5. Fazit Es fällt schwer Istanbul und die Erfahrungen die man machen kann in wenigen Worten zusammenzufassen. Das ist ganz klar der schieren Größe der Stadt wie auch den Unmengen an absolut verschiedenen Menschen zu verdanken. Für mich hat es aber gerade den Reiz ausgemacht, sich dem Chaos hinzugeben und Stück für Stück herauszufinden wie man den Alltag in der Stadt meistern kann. Für mich stand am Ende der Wunsch selbst ein kleiner Teil des Alltags zu werden.
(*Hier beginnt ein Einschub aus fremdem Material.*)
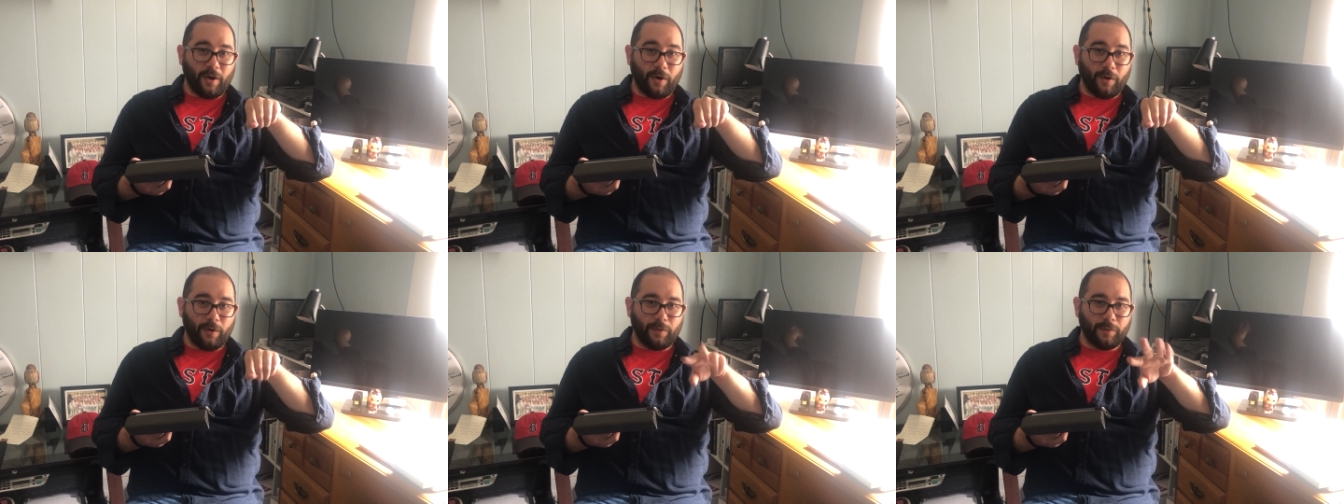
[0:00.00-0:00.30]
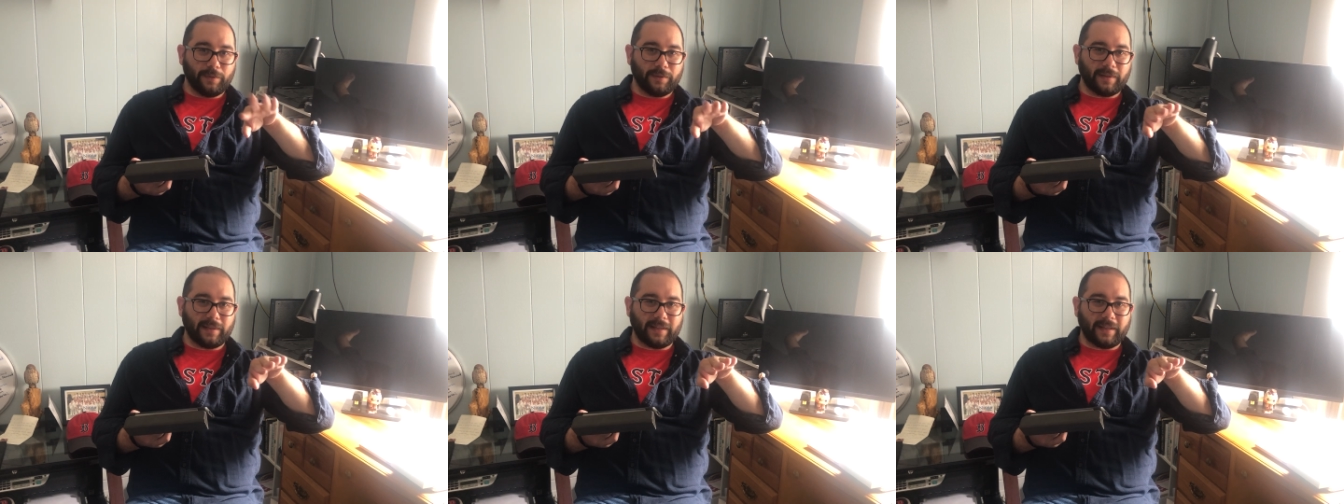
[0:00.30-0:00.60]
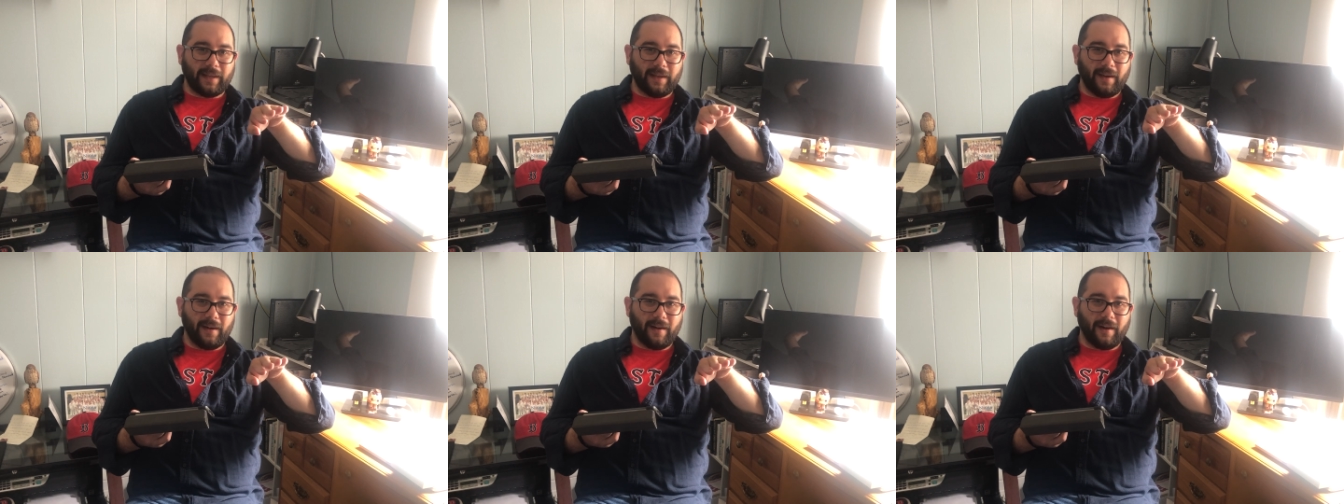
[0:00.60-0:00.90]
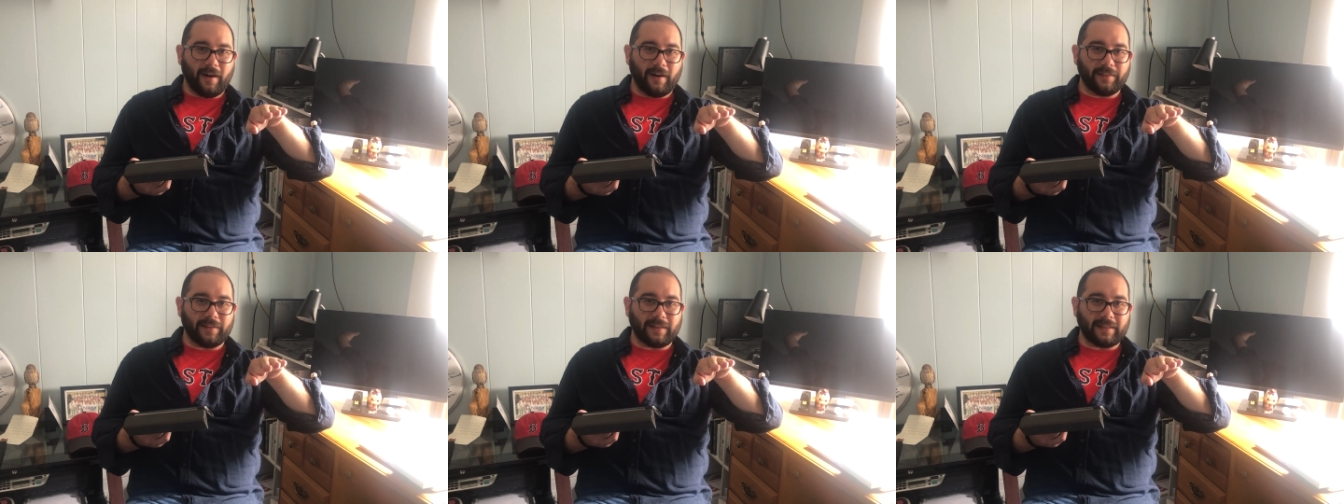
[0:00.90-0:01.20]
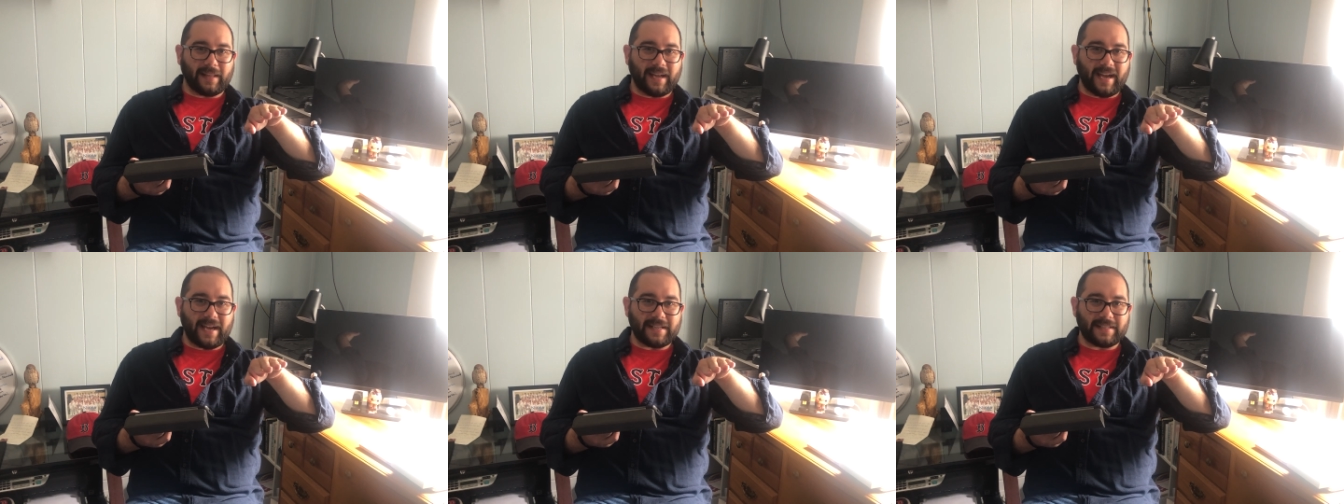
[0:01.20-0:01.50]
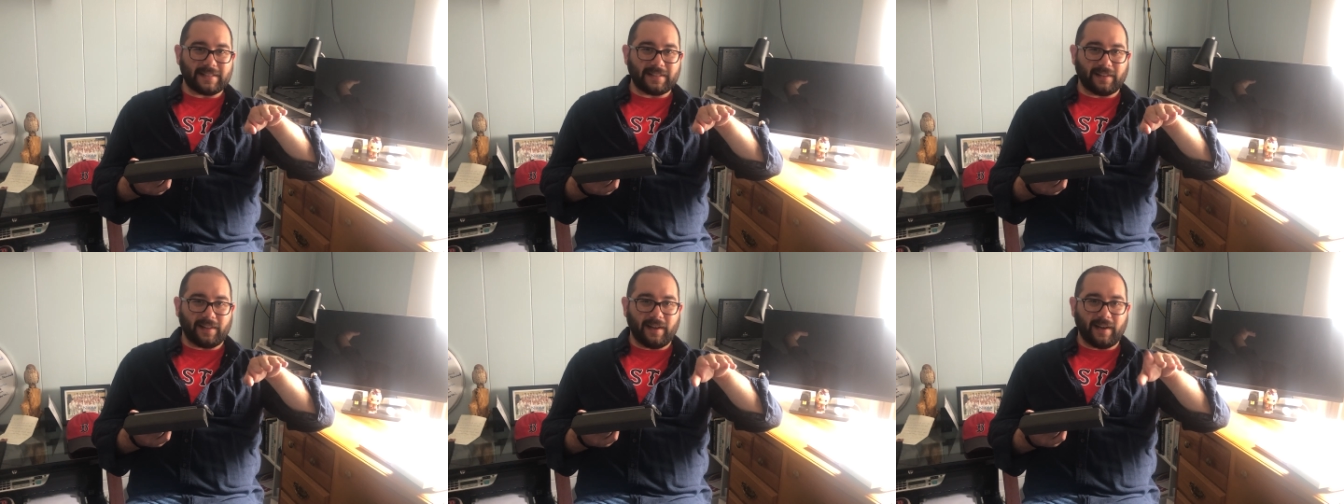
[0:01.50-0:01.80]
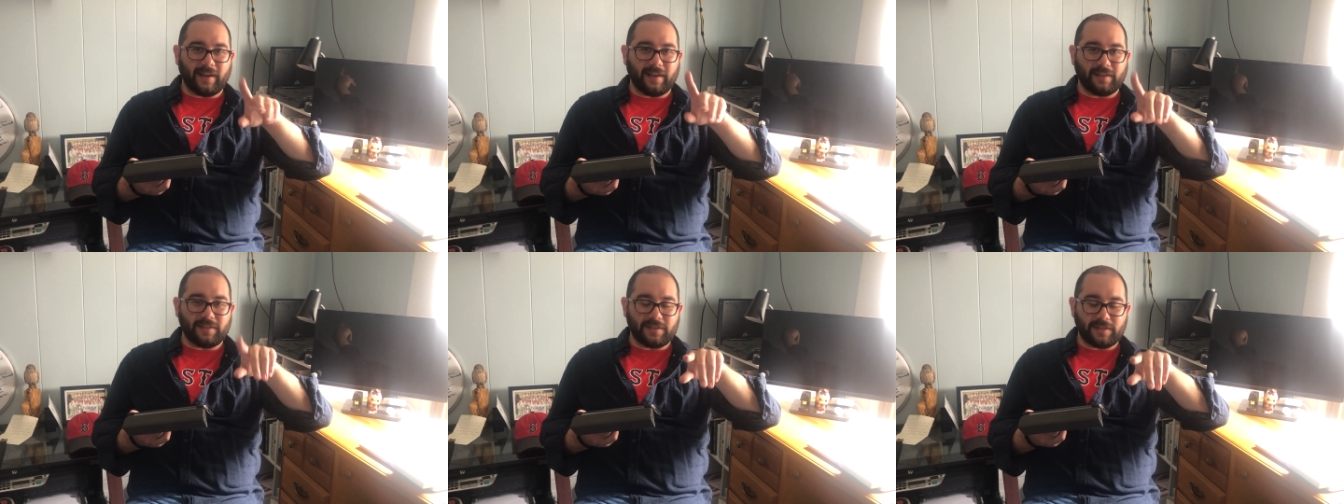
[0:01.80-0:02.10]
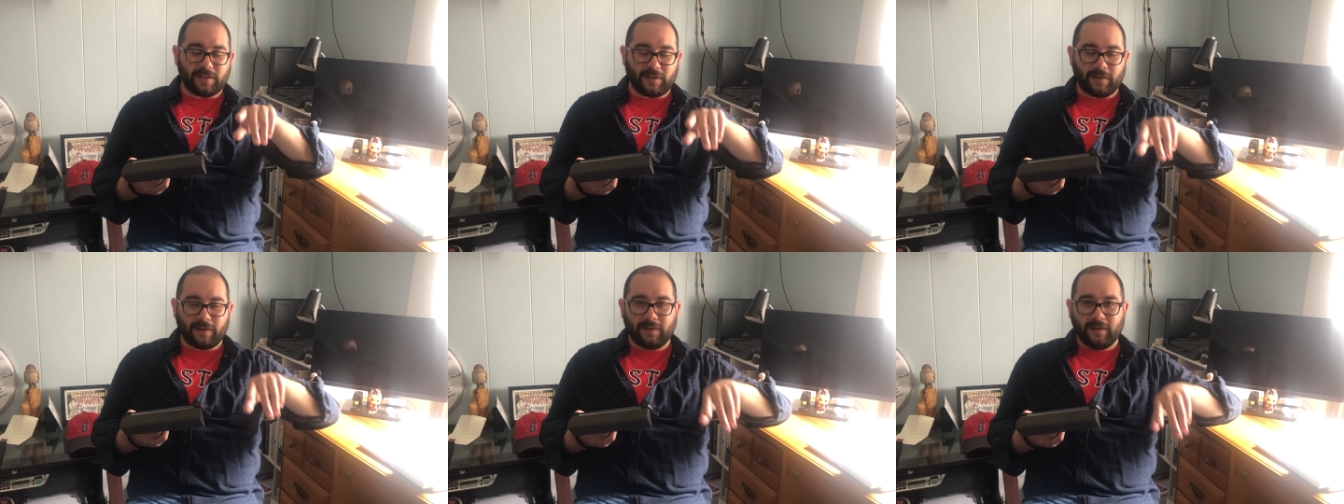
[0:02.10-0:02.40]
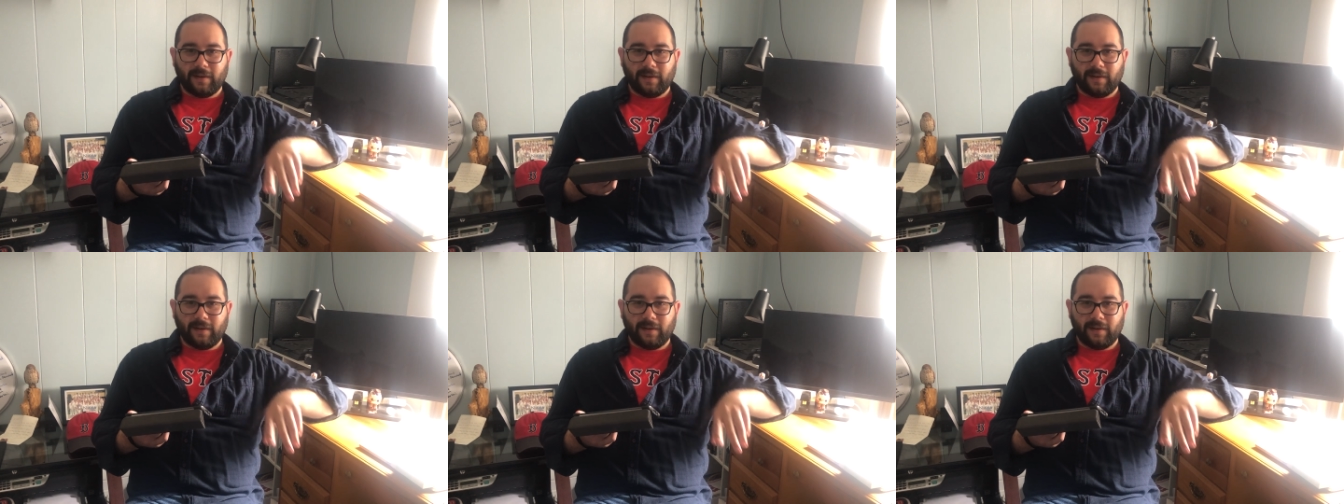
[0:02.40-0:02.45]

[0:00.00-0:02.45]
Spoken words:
only on the last line. So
Dann rennt man waghalsig zwischen den Autos her, holt sich schnell noch einen Sesamkringel beim Straßenverkäufer, schaut den Fischern auf der Galatabrücke zu, folgt oder ignoriert die unzähligen Angebote der Restaurant- und Ladenbesitzern, stolpert über die Bauarbeiter an allen Ecken oder geht mit einem Kloß im Hals an bettelnden Familien vorbei. Fließend wechselt man dabei zwischen der sich entwickelnden Alltagsroutine und der Möglichkeit genau wie die unzähligen Touristen staunend durch die Straßen zu laufen. Letztendlich habe ich mich durch die Stadt immer dazu aufgefordert gefühlt, offen für das Neue und Unerwartete zu bleiben. Istanbul ist das Zuhause von Menschen aus allen Ecken der Welt, die man im Zuge neuer Bekanntschaften ebenfalls kennenlernen kann. Die Faszination für diesen Austausch hat mich bis zum Ende nicht losgelassen und würde meine Entscheidung jedes Mal wieder auf Istanbul fallen lassen.